Let’s look at the mean weights of our cats, grouping up by coat. This will give us the mean weight of the black cats, mean weight of the calico cats, etc. We can do this by inserting a group_by
function into our earlier expression for computing mean weight:
cats %>%
group_by(coat) %>%
summarize(mean_weight = mean(weight))
## Source: local data frame [5 x 2]
##
## coat mean_weight
## (fctr) (dbl)
## 1 black 5.672000
## 2 brown 4.518333
## 3 calico 6.193000
## 4 maltese 9.681000
## 5 tabby 3.926500
Ta-da!
We can also use mutate
on a per-group basis. Let’s make a new column which centers our weights around zero; this can be done by subtracting the group’s mean weight from each cat’s weight:
cats %>%
group_by(coat) %>%
mutate(centered_weight = weight - mean(weight))

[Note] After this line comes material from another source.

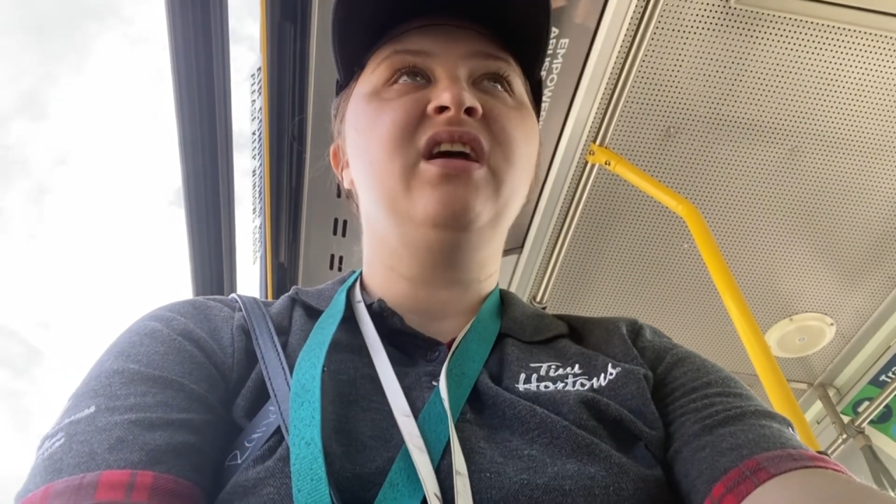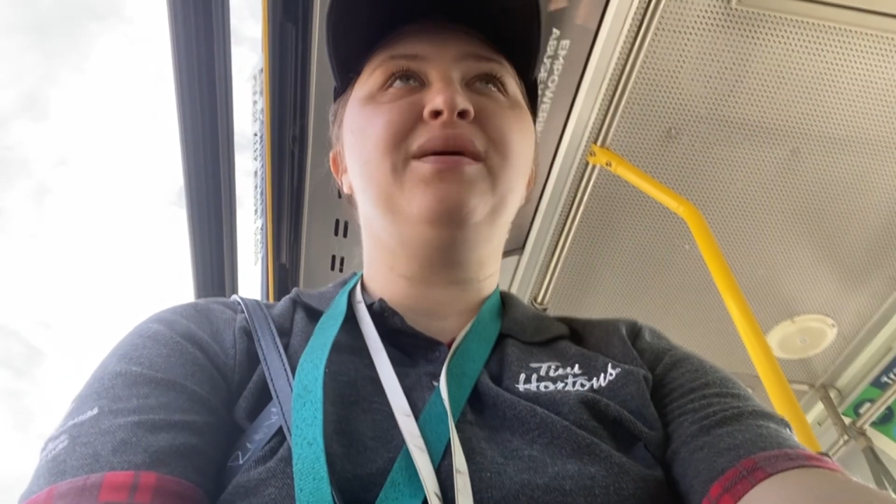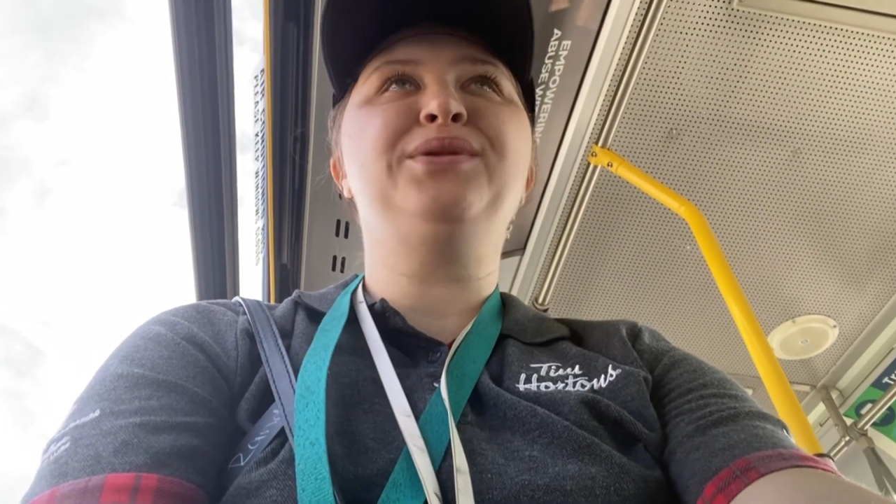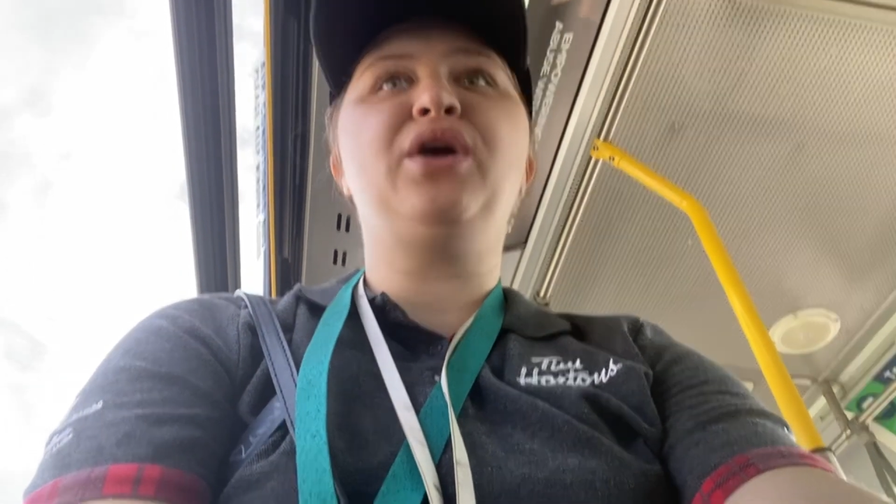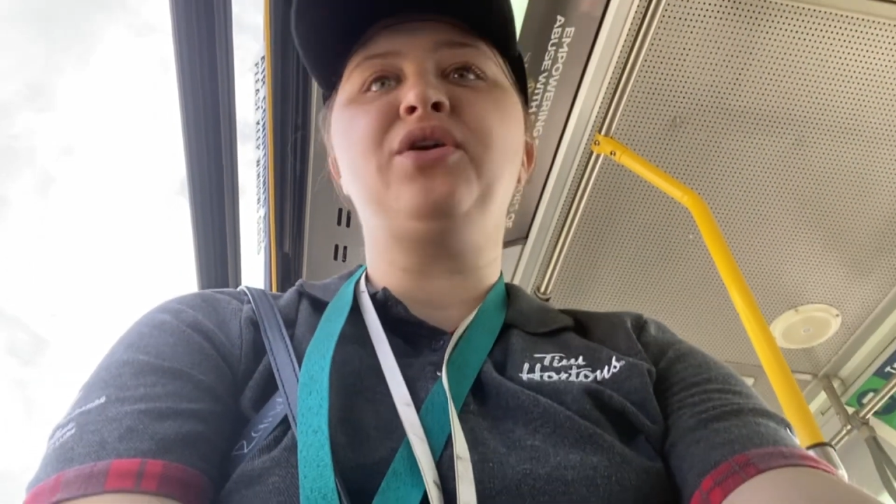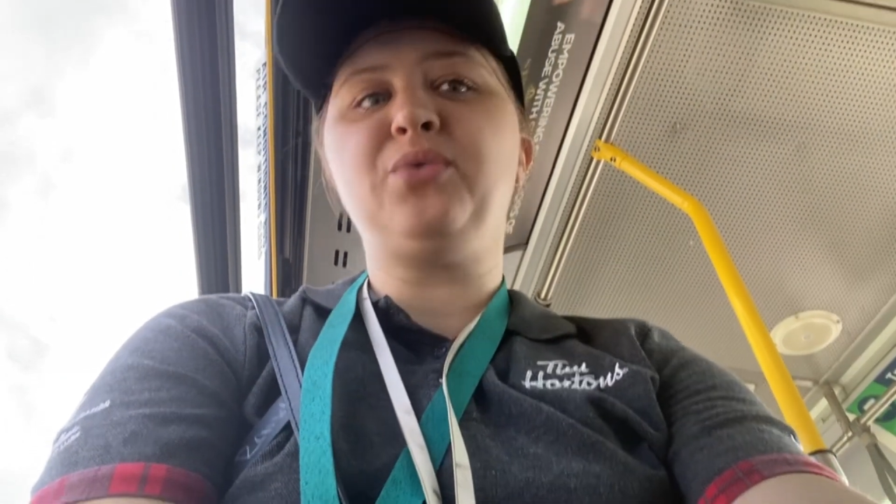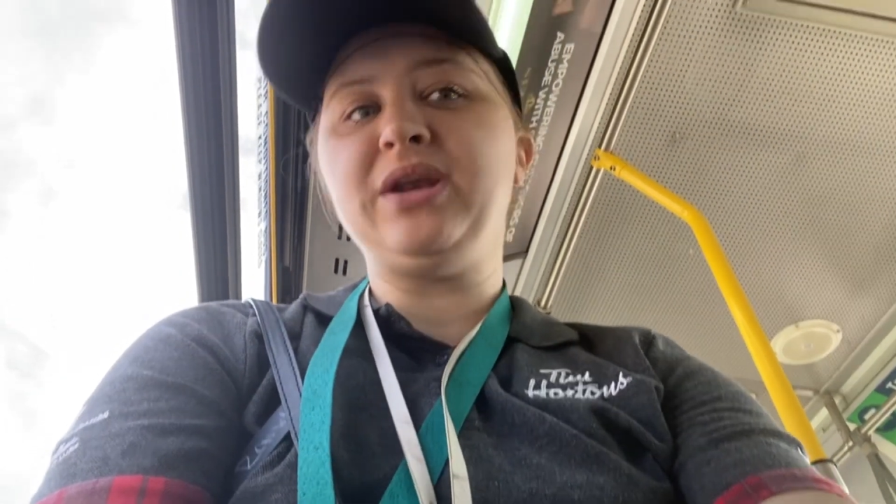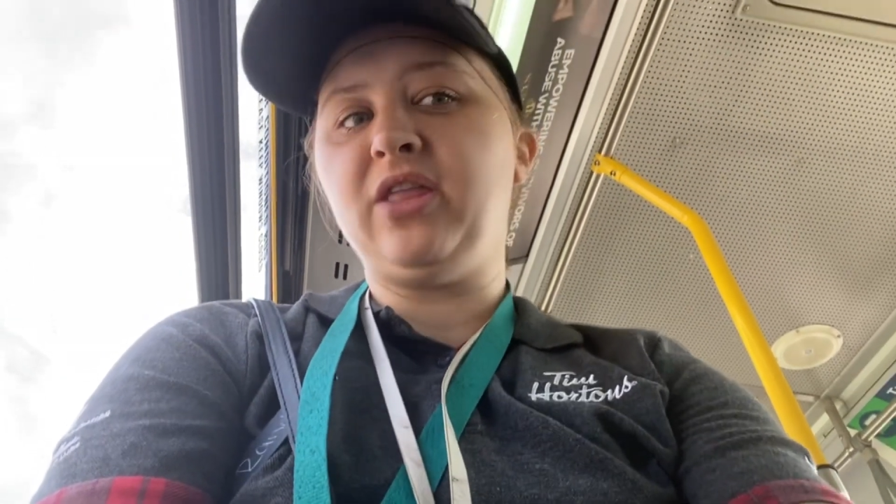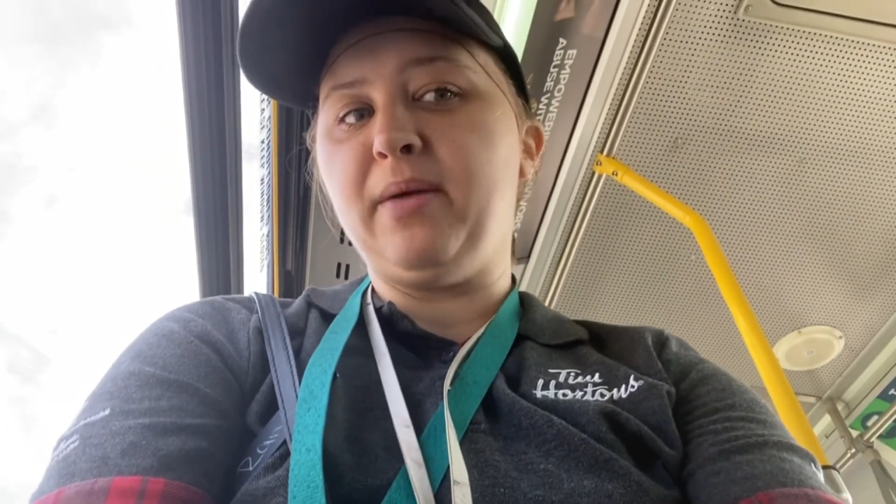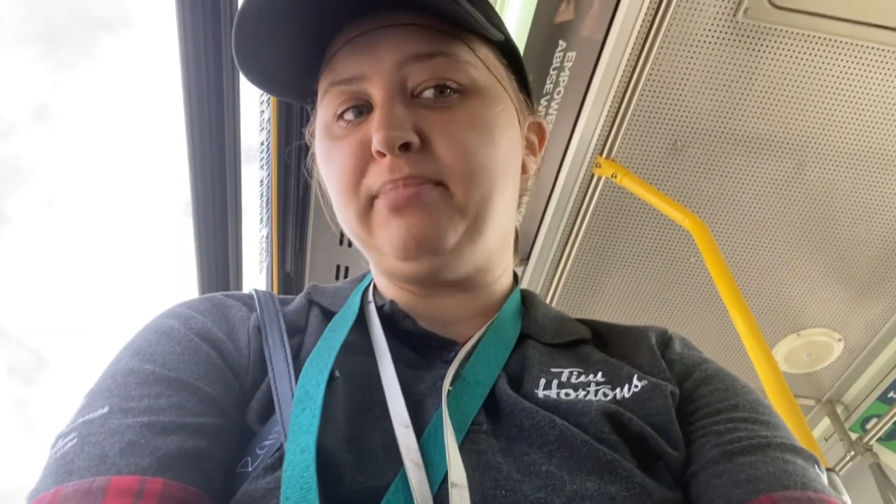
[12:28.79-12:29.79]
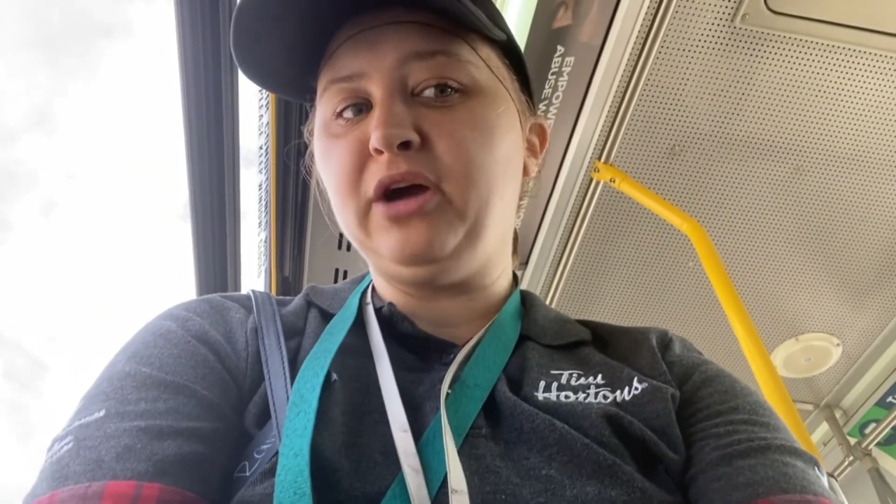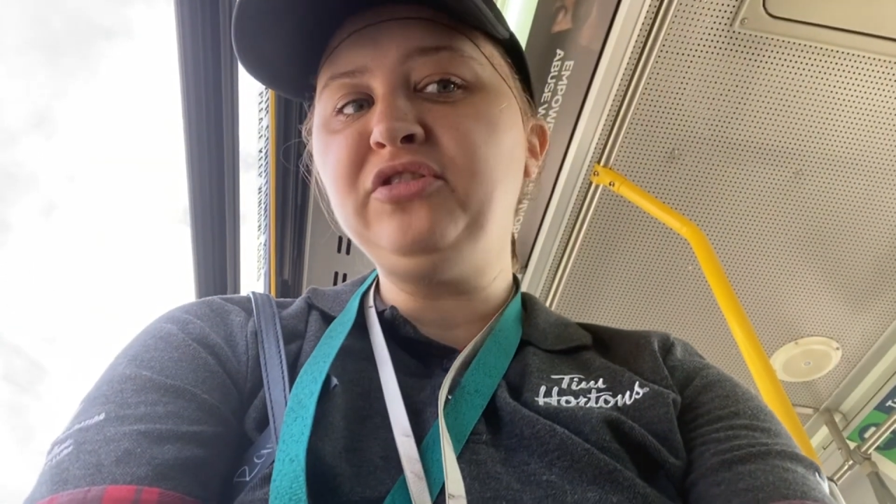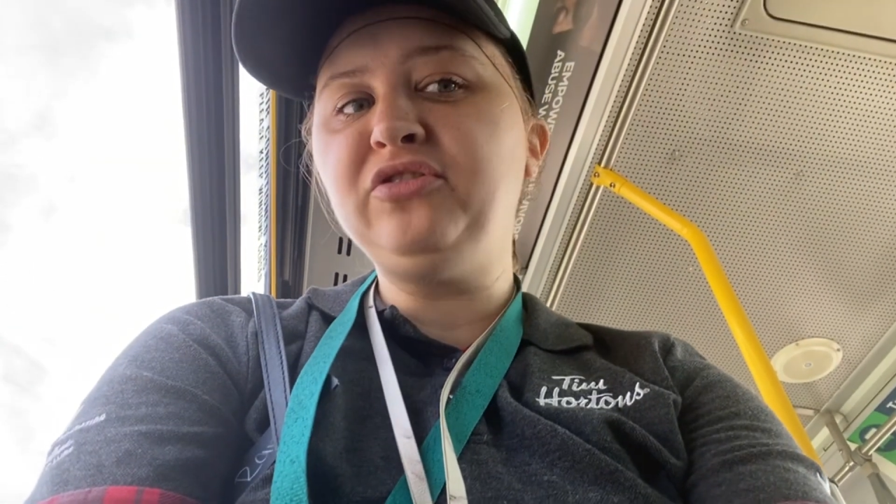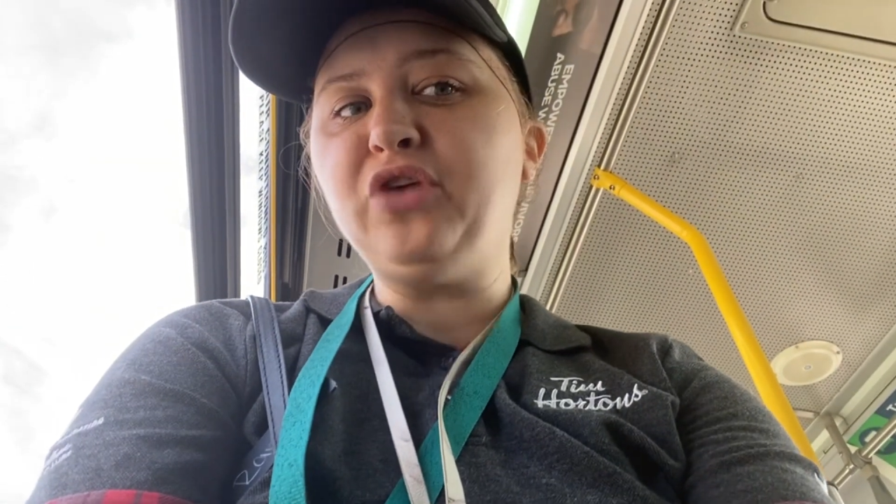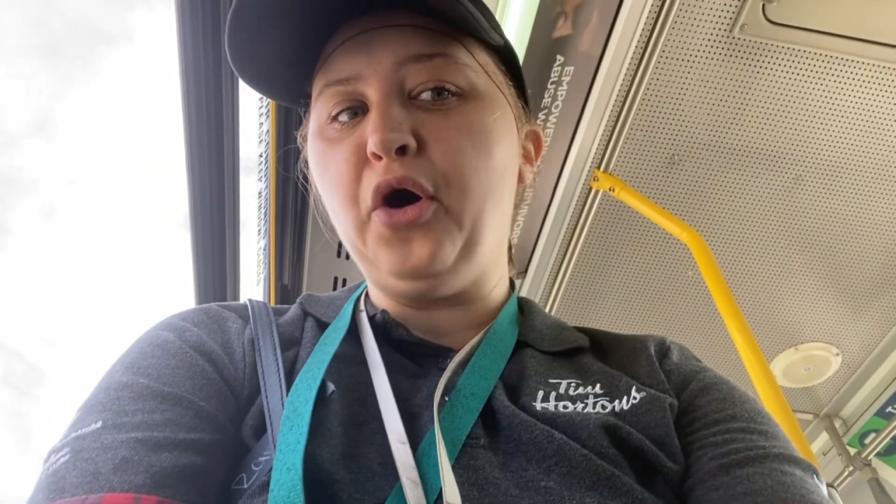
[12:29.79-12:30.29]
I'm the only one on the bus,
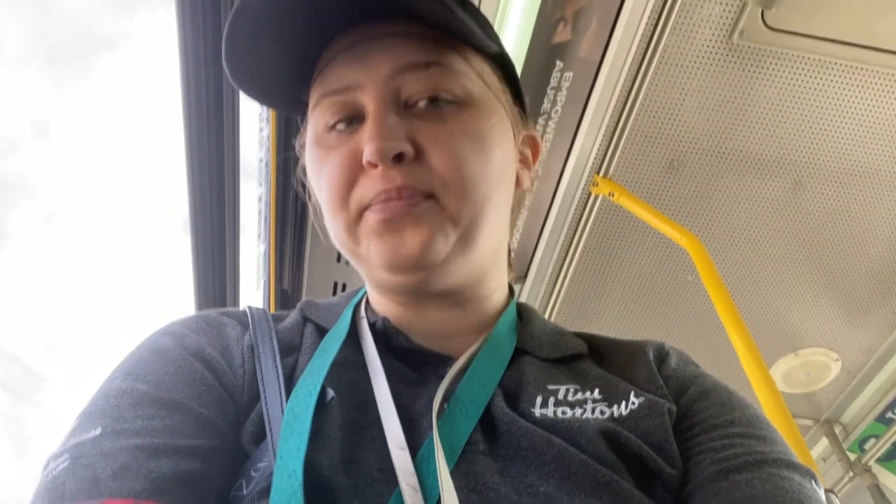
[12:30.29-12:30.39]
so.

## Source: local data frame [10 x 10]
## Groups: coat [5]
##
## street coat sex age weight fixed wander_dist
## (fctr) (fctr) (fctr) (dbl) (dbl) (int) (dbl)
## 1 Los Robles Way tabby female 3.003 3.993 0 0.040
## 2 242 Harding Ave maltese female 8.234 12.368 1 0.033
## 3 201 Hollywood Ave brown female 4.601 3.947 1 0.076
## 4 140 Robin Way black female 7.172 8.053 1 0.030
## 5 135 Charles St calico male 4.660 6.193 1 0.085
## 6 130 Vista Del Campo tabby female 3.796 3.860 1 0.085
## 7 115 Via Santa Maria brown male 6.917 5.626 1 0.097
## 8 303 Harding Ave brown male 3.713 3.982 1 0.033
## 9 16982 Kennedy Rd black female 2.851 3.291 0 0.065
## 10 16528 Marchmont Dr maltese female 4.594 6.994 0 0.059
## Variables not shown: roamer (fctr), cat_id (int), centered_weight (dbl)
This is an introductory look at dplyr
, just enough to make you dangerous. As you continue your R journey I suggest looking into the other awesome things you can do with this package!